▽

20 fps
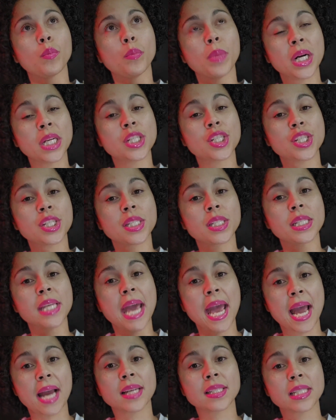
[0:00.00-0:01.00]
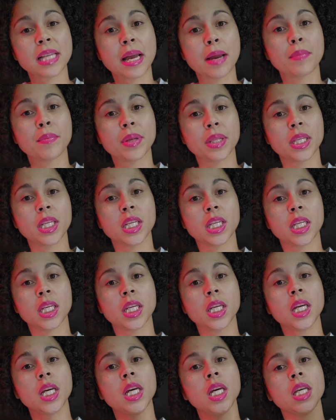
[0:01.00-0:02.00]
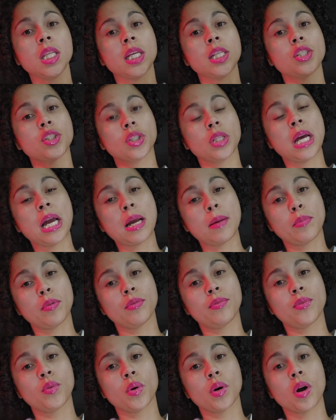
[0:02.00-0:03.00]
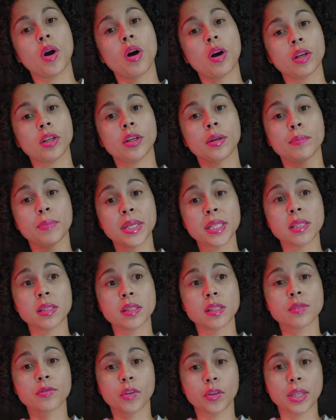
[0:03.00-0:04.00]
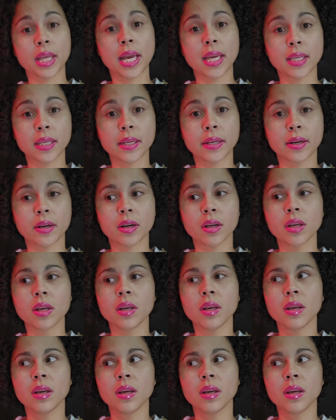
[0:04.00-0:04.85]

much tax liability that you're liable for on your business for that year.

△

## Work task:
Taking each record in turn, retype it exactly and drop any picture.

## Answer section:
20 fps
[0:00.00-0:01.00]
[0:01.00-0:02.00]
[0:02.00-0:03.00]
[0:03.00-0:04.00]
[0:04.00-0:04.85]

much tax liability that you're liable for on your business for that year.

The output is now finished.